The Bar Council also criticised the LSB's call for evidence on the role of lawyers in ensuring that non-disclosure agreements were not misused, stating that their use was a matter for parliament, not lawyers.

==Scrutiny by the Justice Select Committee==
The LSB is subject to review and scrutiny by the Justice Select Committee. The committee’s role is to scrutinise the policy, administration, and spending of the Ministry of Justice (MoJ). As a non-departmental public body which is sponsored by the MoJ, the LSB falls under the Justice Committee’s remit.

The LSB was invited to give oral evidence on 19 March 2013.

In June 2016, the LSB voluntarily submitted written evidence to the committee after it had heard from The Law Society, Solicitors Regulation Authority, Bar Council and Bar Standards Board in a public hearing on regulatory independence, which the LSB attended but was not invited to contribute to.

In November 2016, the LSB also submitted written evidence to the committee in relation to the impact of Brexit on legal services.

In October 2020, the LSB submitted written evidence to the committee's inquiry into the future of legal aid.

In 2020, the LSB also communicated with the committee regarding the Solicitors Qualifying Examination.

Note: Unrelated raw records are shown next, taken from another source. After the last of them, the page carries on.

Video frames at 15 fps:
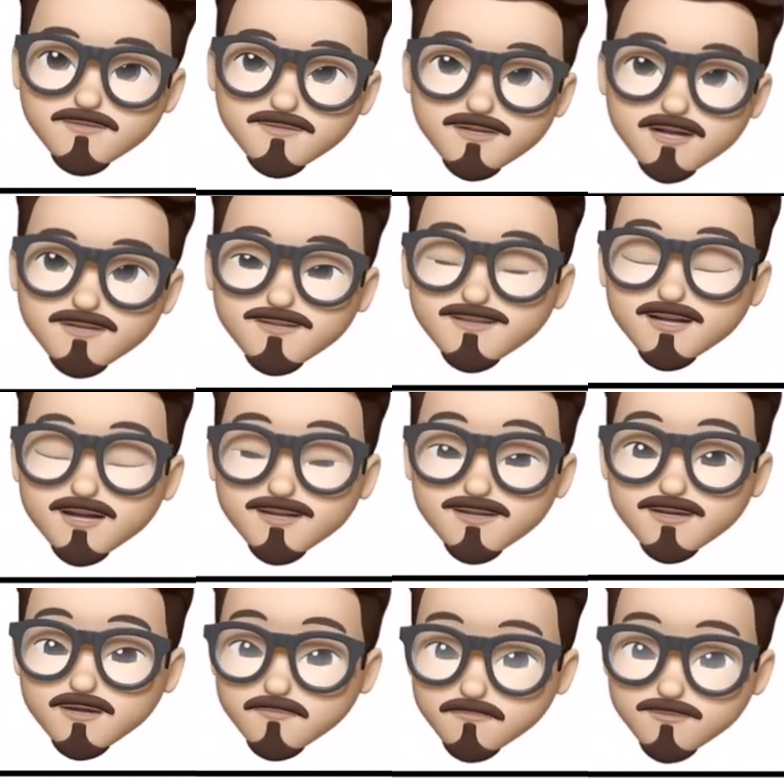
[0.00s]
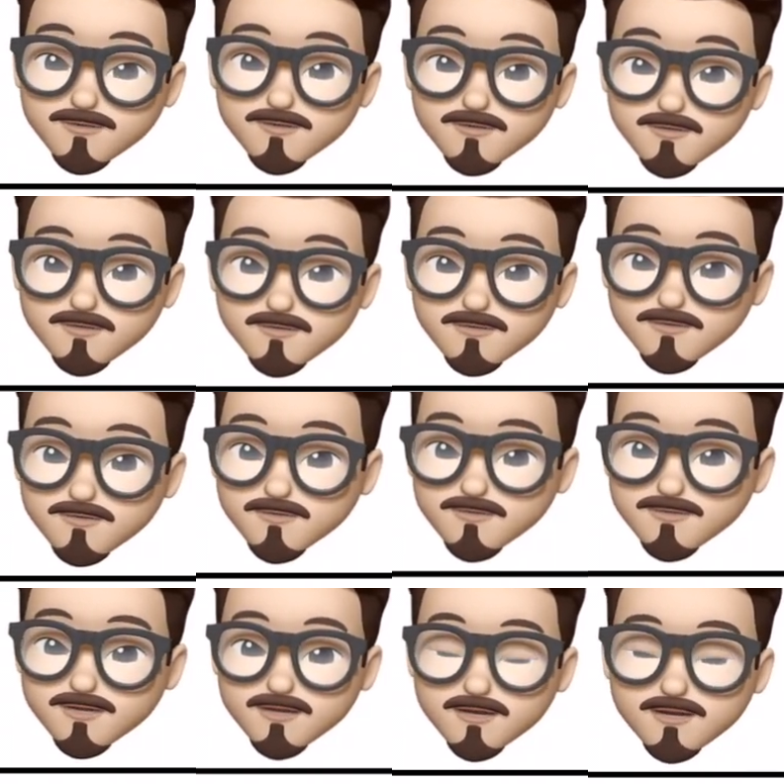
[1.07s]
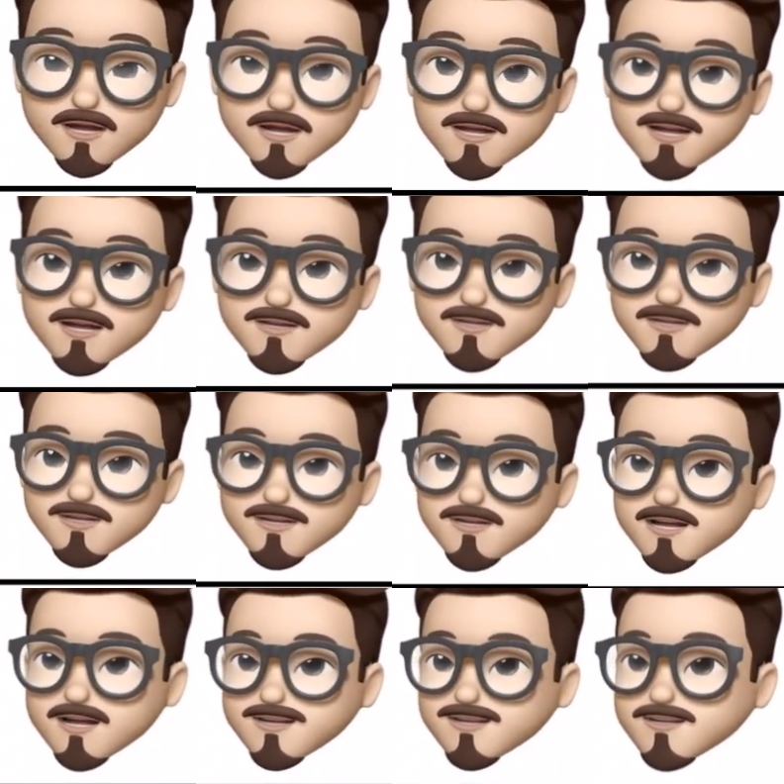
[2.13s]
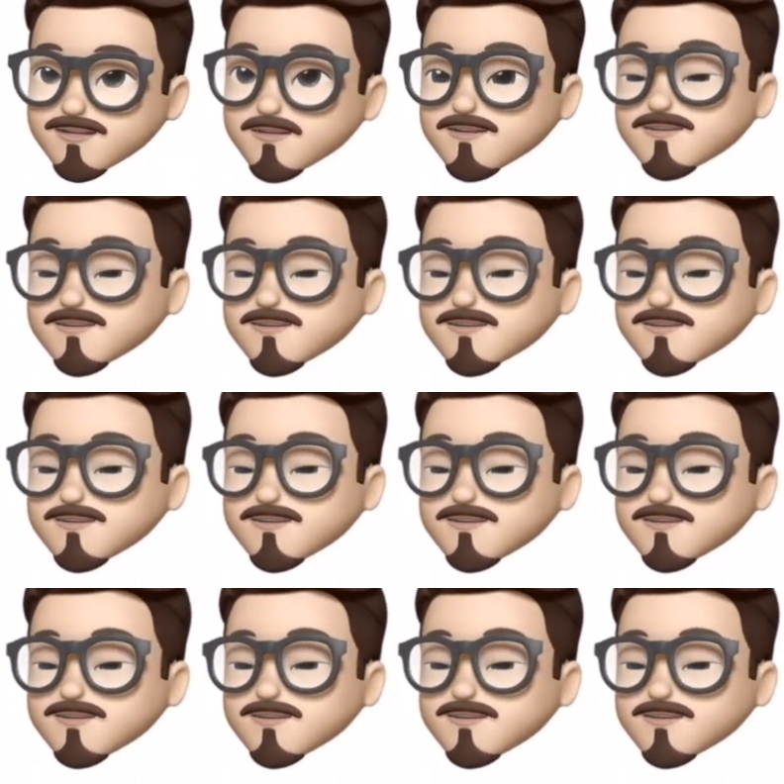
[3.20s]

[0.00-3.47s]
a slanted line downwards and then another line.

On 22 November 2023, the committee opened a non-inquiry session on the Regulation of the legal professions. The LSB, along with others, submitted written evidence. The LSB provided oral evidence to the committee on 5 December 2023. The non-inquiry resulted in a letter from the Chair of the committee to the Lord Chancellor on 22 March 2024, setting out the committee's recommendations. The Lord Chancellor replied on 8 May 2024.

==Board and executive team==

The details of the current Chair of the Board and Board Members are available on the LSB's website.

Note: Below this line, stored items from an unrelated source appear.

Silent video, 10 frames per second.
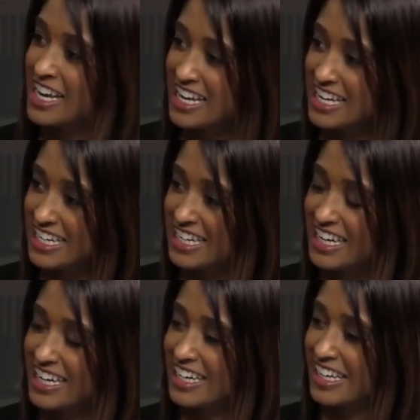yes. in
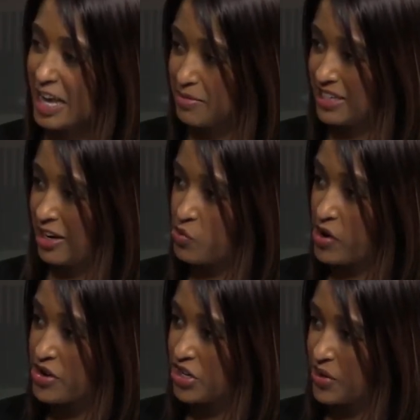Cape Town. Where
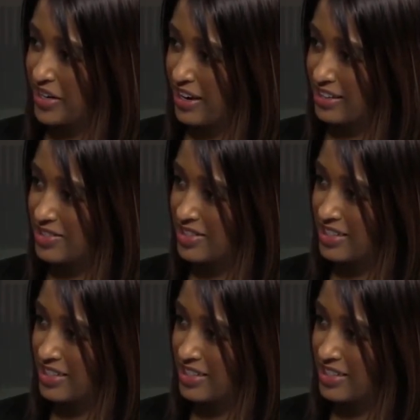are you going next?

The details of the LSB's current Chief Executive and executive team are available on the LSB's website.

The Chair of the Board receives a non-pensionable remuneration of £63,000 per annum for 70 days work.

Board member positions carry a non-pensionable remuneration of £15,000 per annum for at least 30 days work.

==Legal Services Consumer Panel==

On 11 November 2009, the LSB launched the Legal Services Consumer Panel. The Panel operates independently of the LSB and represents the interests of both individual and business consumers in the LSB’s work to oversee the regulation of lawyers. The establishment of the Panel was a statutory requirement of the Legal Services Act of 2007.
Members of the Panel are appointed by the LSB with the approval of Lord Chancellor.
The Panel examines issues of importance to legal services consumers, advises the LSB in its work overseeing the frontline regulators and publishes this advice. Should the LSB fail to agree with such advice, it is required to publish a written statement outlining its reasons.